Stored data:
<<<<
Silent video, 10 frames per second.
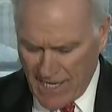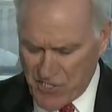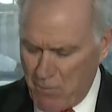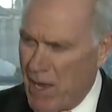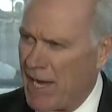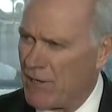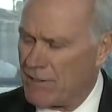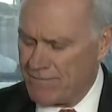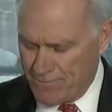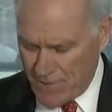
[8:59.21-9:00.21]
As a
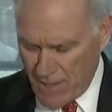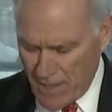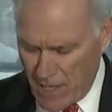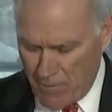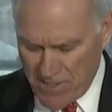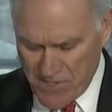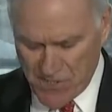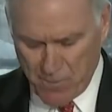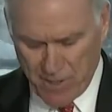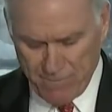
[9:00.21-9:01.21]
mayor, a
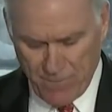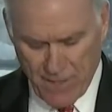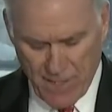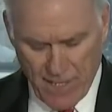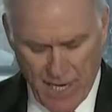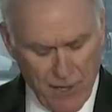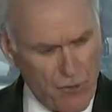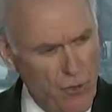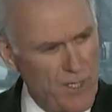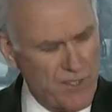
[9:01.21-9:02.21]
businessman,
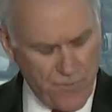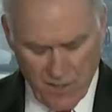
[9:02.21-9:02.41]
and through his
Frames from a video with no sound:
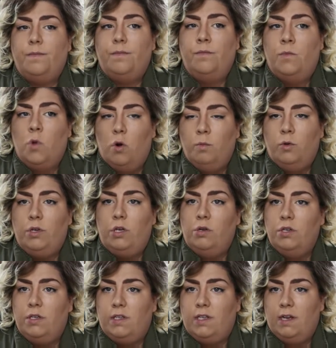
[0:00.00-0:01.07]
Normal
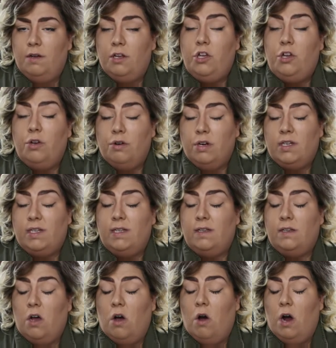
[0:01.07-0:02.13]

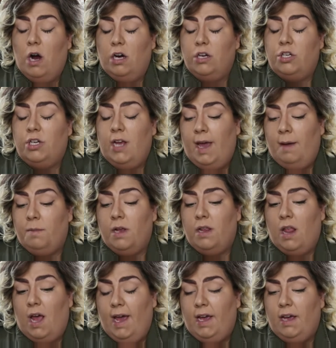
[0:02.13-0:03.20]
uteruses are shaped
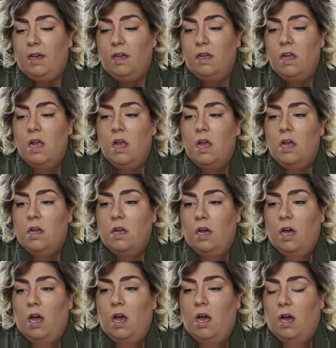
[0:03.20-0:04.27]
like
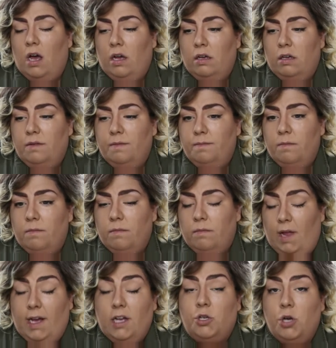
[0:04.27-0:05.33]
a
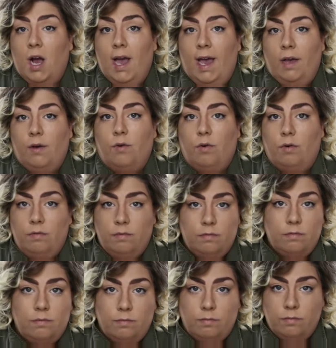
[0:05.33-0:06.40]
triangle,
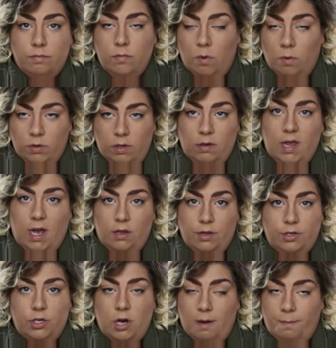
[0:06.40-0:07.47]
only without the
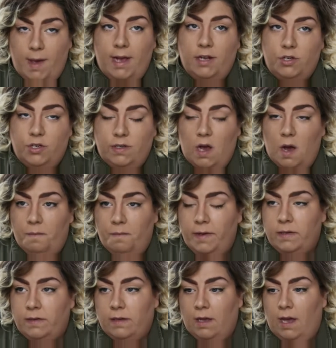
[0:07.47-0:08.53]
sharp edges,
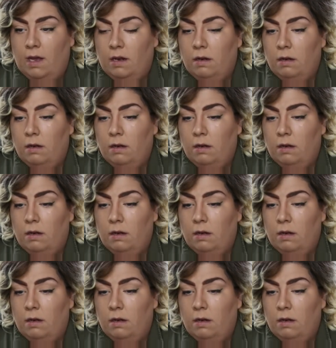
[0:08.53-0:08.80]
obviously.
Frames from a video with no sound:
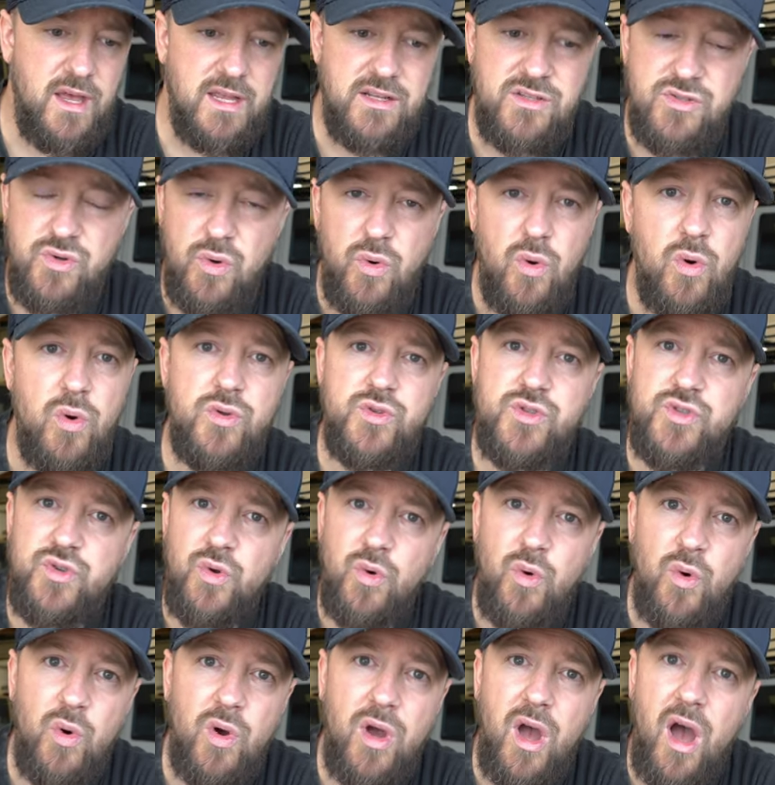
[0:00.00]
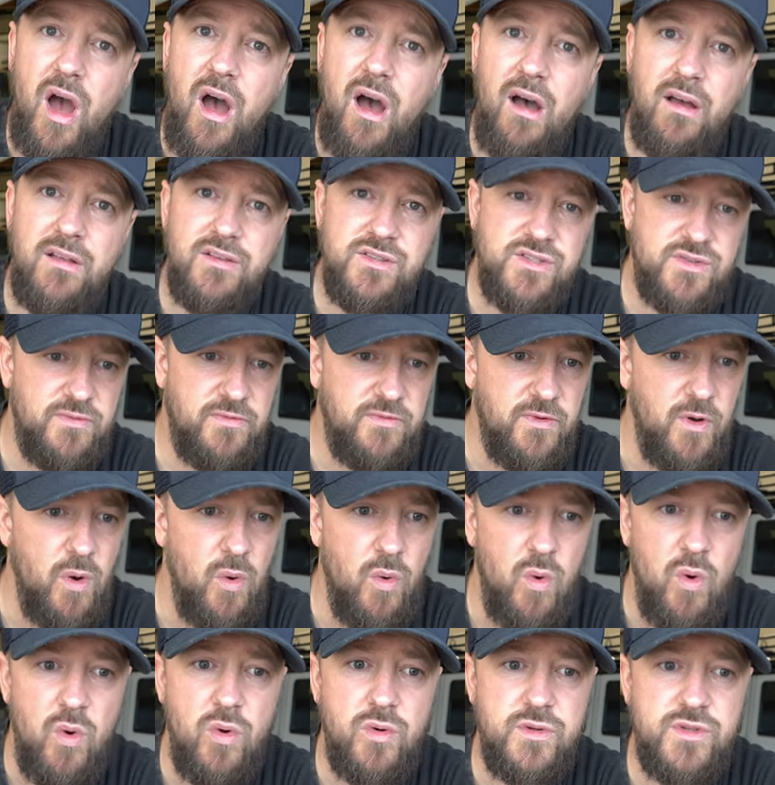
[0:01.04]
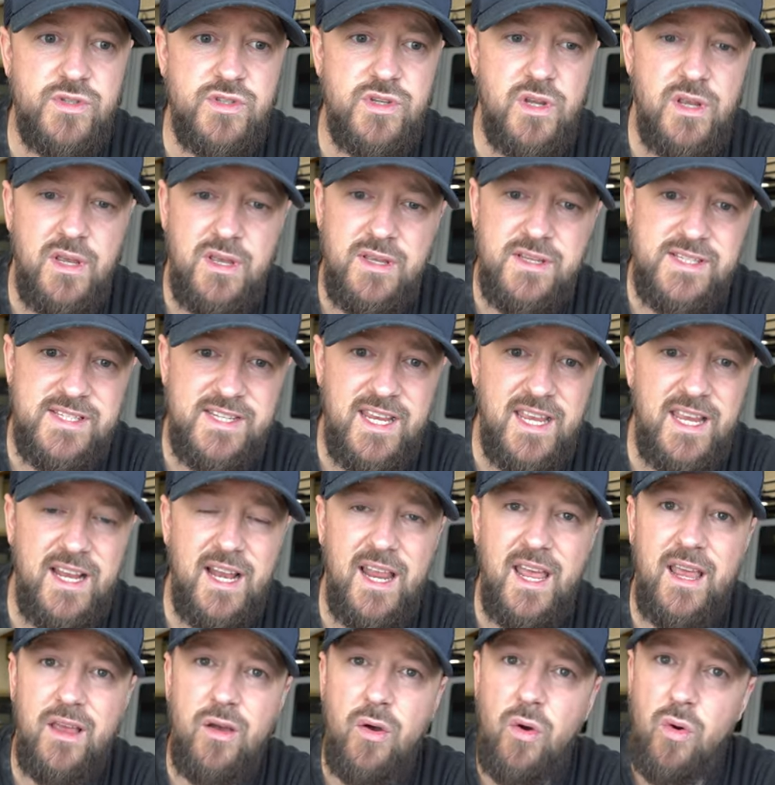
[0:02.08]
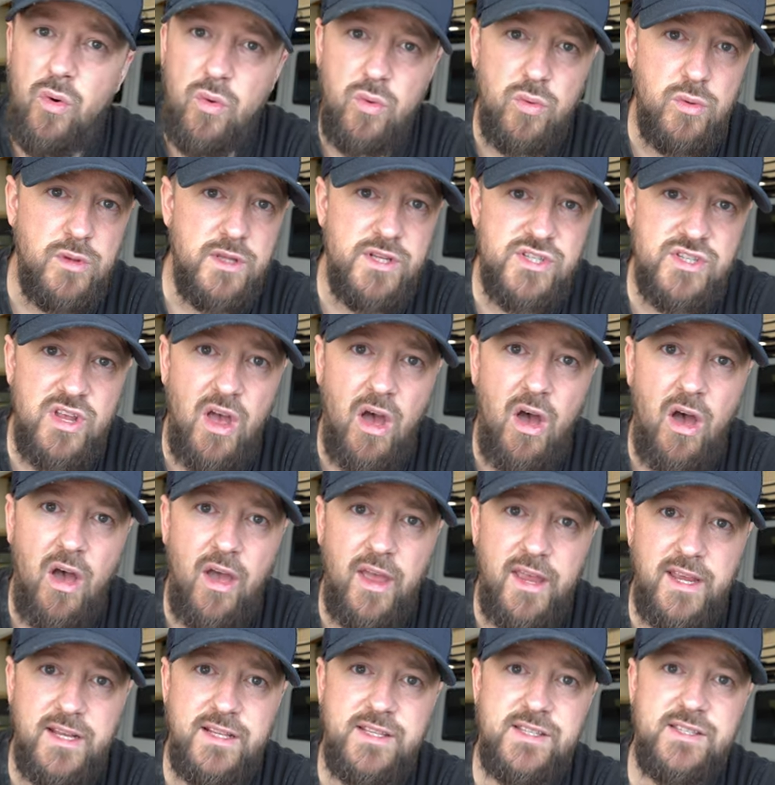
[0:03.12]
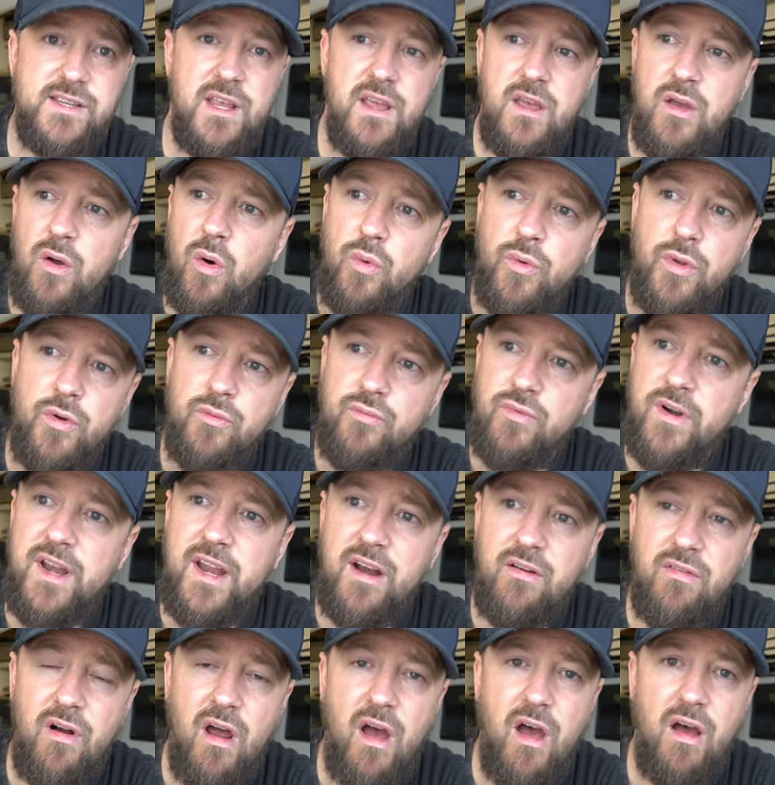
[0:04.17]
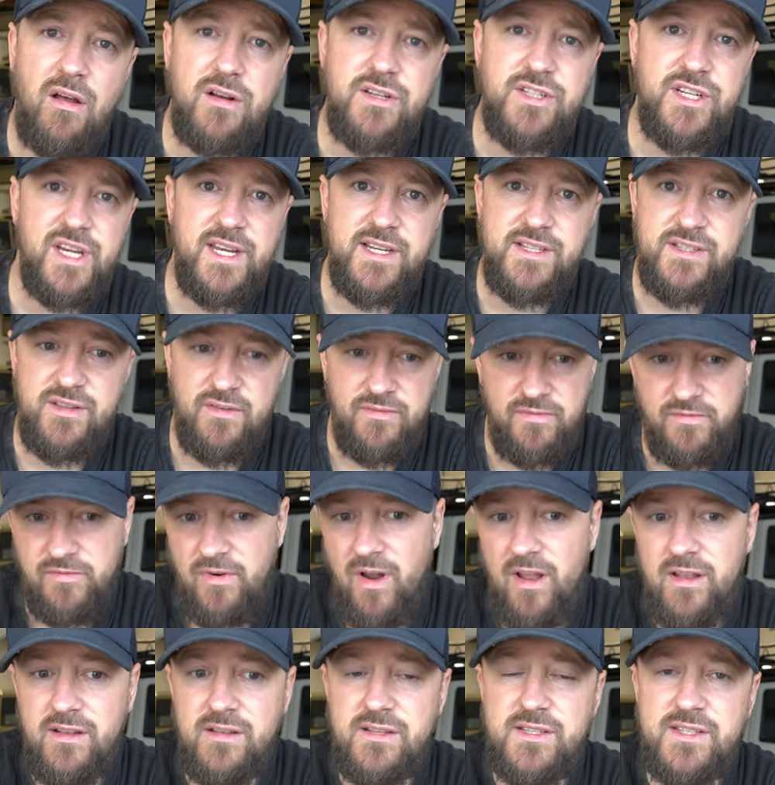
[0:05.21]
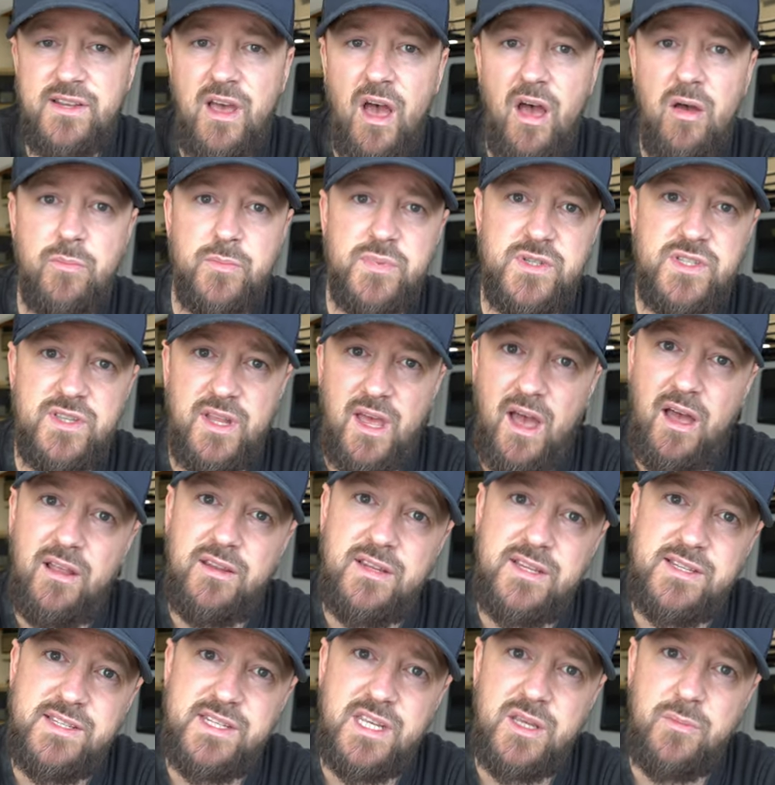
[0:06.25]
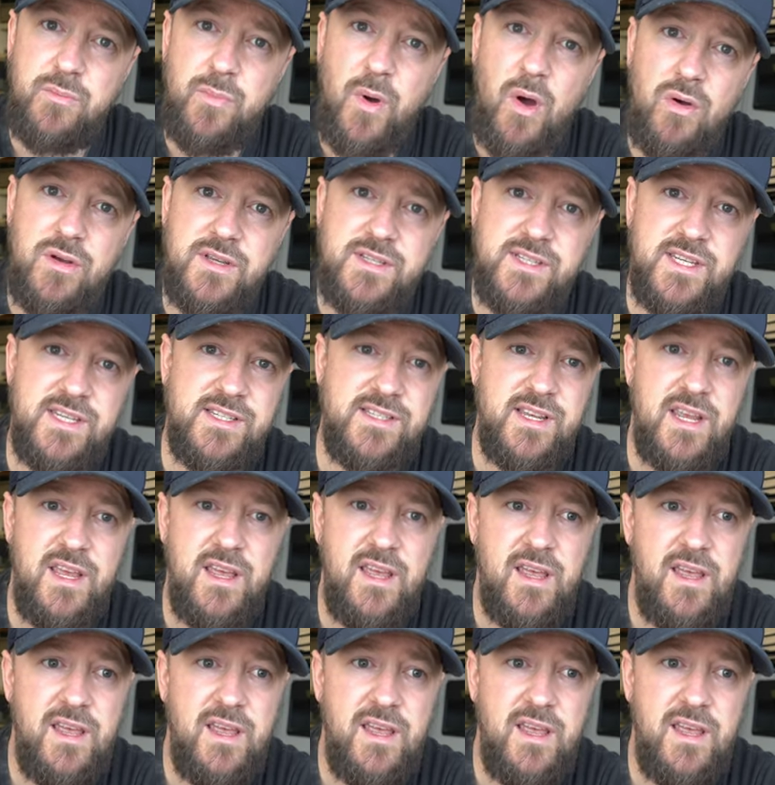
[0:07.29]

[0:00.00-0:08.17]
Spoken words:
doors, door cards, floors, ceiling, all the sides, all the rear arches, the front tubs, the underseat boxes,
>>>>
Exercise instructions ::
Would you set down each line of the data exactly, with no images included?

Completed task ::
Silent video, 10 frames per second.
[8:59.21-9:00.21]
As a
[9:00.21-9:01.21]
mayor, a
[9:01.21-9:02.21]
businessman,
[9:02.21-9:02.41]
and through his
Frames from a video with no sound:
[0:00.00-0:01.07]
Normal
[0:01.07-0:02.13]

[0:02.13-0:03.20]
uteruses are shaped
[0:03.20-0:04.27]
like
[0:04.27-0:05.33]
a
[0:05.33-0:06.40]
triangle,
[0:06.40-0:07.47]
only without the
[0:07.47-0:08.53]
sharp edges,
[0:08.53-0:08.80]
obviously.
Frames from a video with no sound:
[0:00.00]
[0:01.04]
[0:02.08]
[0:03.12]
[0:04.17]
[0:05.21]
[0:06.25]
[0:07.29]

[0:00.00-0:08.17]
Spoken words:
doors, door cards, floors, ceiling, all the sides, all the rear arches, the front tubs, the underseat boxes,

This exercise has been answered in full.